Thursday, October 6, 2011

The mortgage bank

Credit for Public Housing or commonly called the mortgage bank is a program or facility to borrow from banks to buy houses on credit. Mortgage is considered as one solution for home purchases in installments, and this program helps Community Sector to own a good house when no available cash.

In principle, the purchase of your home can be done in two ways: in cash or on credit. You can get a house in cash when you have money whose value is equal to the desired price of the house. For example, if the cash price of land & building houses the home is $ 210 million, then the house can be paid in cash if you have the cash amounting to 210 million plus the cost of expenses incurred for the sale and purchase.

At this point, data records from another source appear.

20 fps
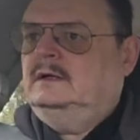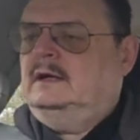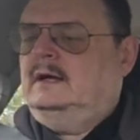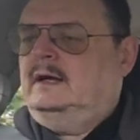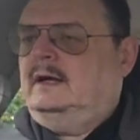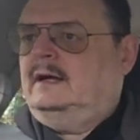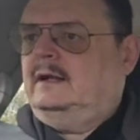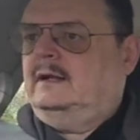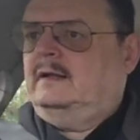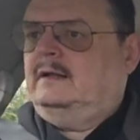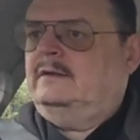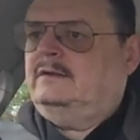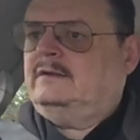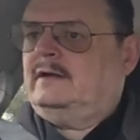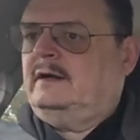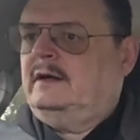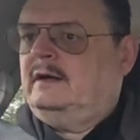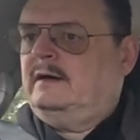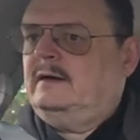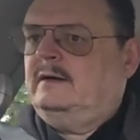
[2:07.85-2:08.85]
and
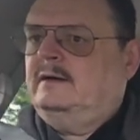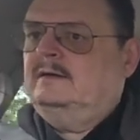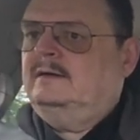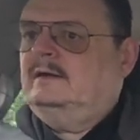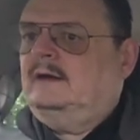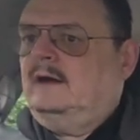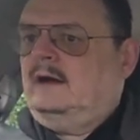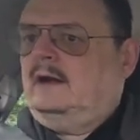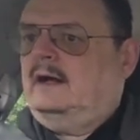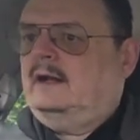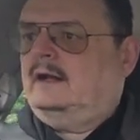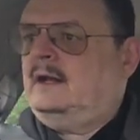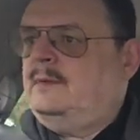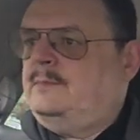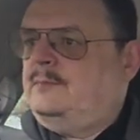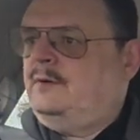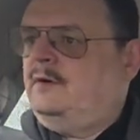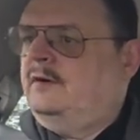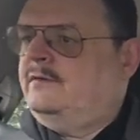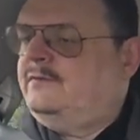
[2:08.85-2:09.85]
I
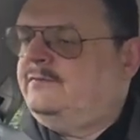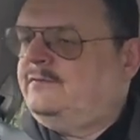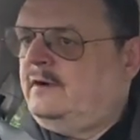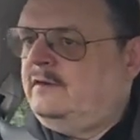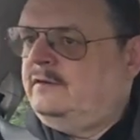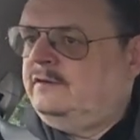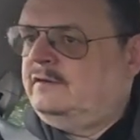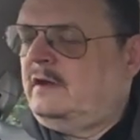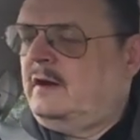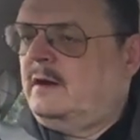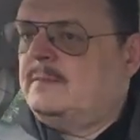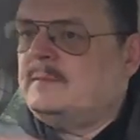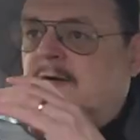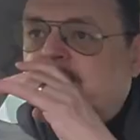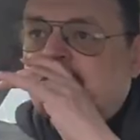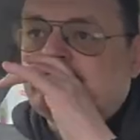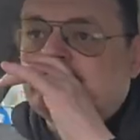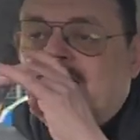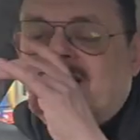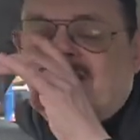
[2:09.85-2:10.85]
put a photo
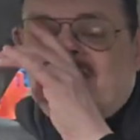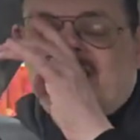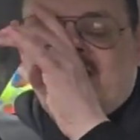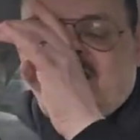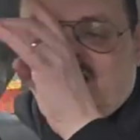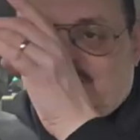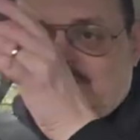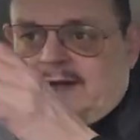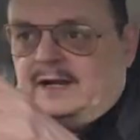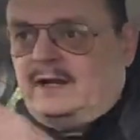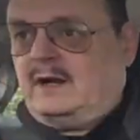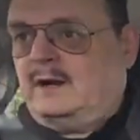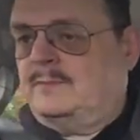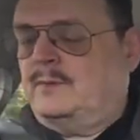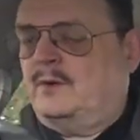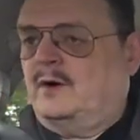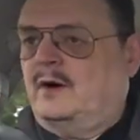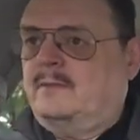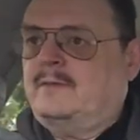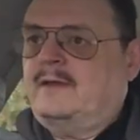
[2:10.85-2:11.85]
amongst my other comment I
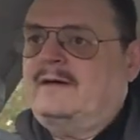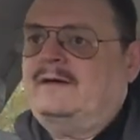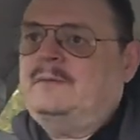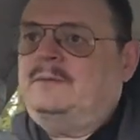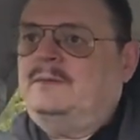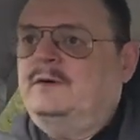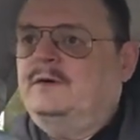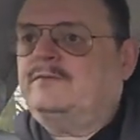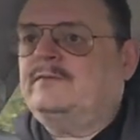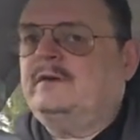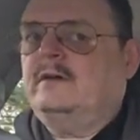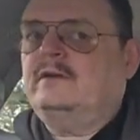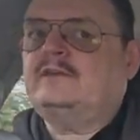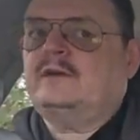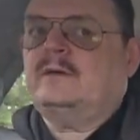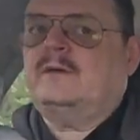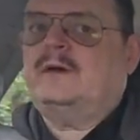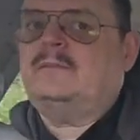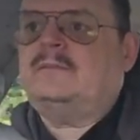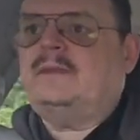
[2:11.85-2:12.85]
put up there. I put a
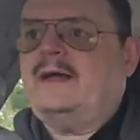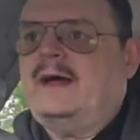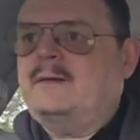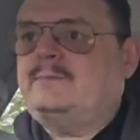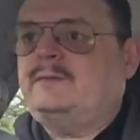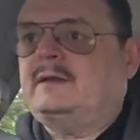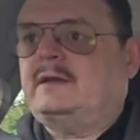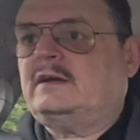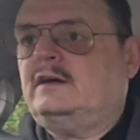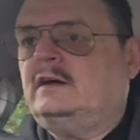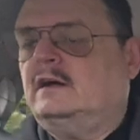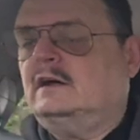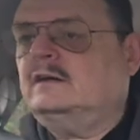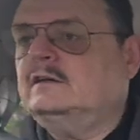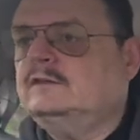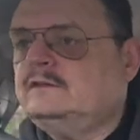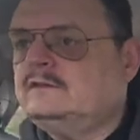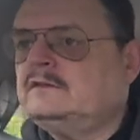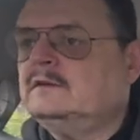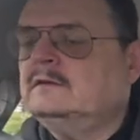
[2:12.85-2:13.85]
photo up there
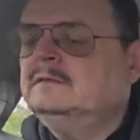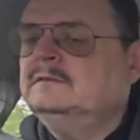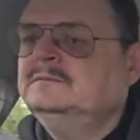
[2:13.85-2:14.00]
because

However, people of middle economic level often do not have the cash for it. The amount of cash that they have perhaps only 50%, 40%, and even only 30%. The solution? Public Housing Loan or mortgage bank is a highly desirable solution for most people.

How how? When home prices are 210 millions desired, then you must pay a deposit or DP for XX% depending on the stipulations of the bank concerned. Suppose the bank requires 30% then you have to spend money from your savings amounting 70 millions . After a deposit or DP be resolved then the bank will then pay off the remaining balance of 70% or 140 millions. Usually the bank will not finance 100% for their safety margin when the borrower is not able to continue mortgage payments.

When you have enough money for the upfront payment, then you just proceed to next step ie the People's Housing Credit application process or a mortgage bank. When your funds are not sufficient for a down payment then you should save it first. Do not force yourself to ask a mortgage if the funds for the down payment is not sufficient. Keep in mind, the bank will only give credit if you have paid the deposit.

In addition, the important thing to know before filing for Public Housing Loan or mortgage bank is usually the bank will only approve it if the monthly installments not exceeding one third of your income or salary. Eg monthly salary is 12 millions, so the maximum monthly loan repayments to be approved by the bank is 4 millions. When your salary is insufficient, then there are 3 ways to get around, namely by raising money so that the DP Front or loan becomes smaller, the second way is by extending the installments that decrease the amount of monthly mortgage installments but time is longer, and the third is a combination of both steps to enlarge and extend down payment mortgage.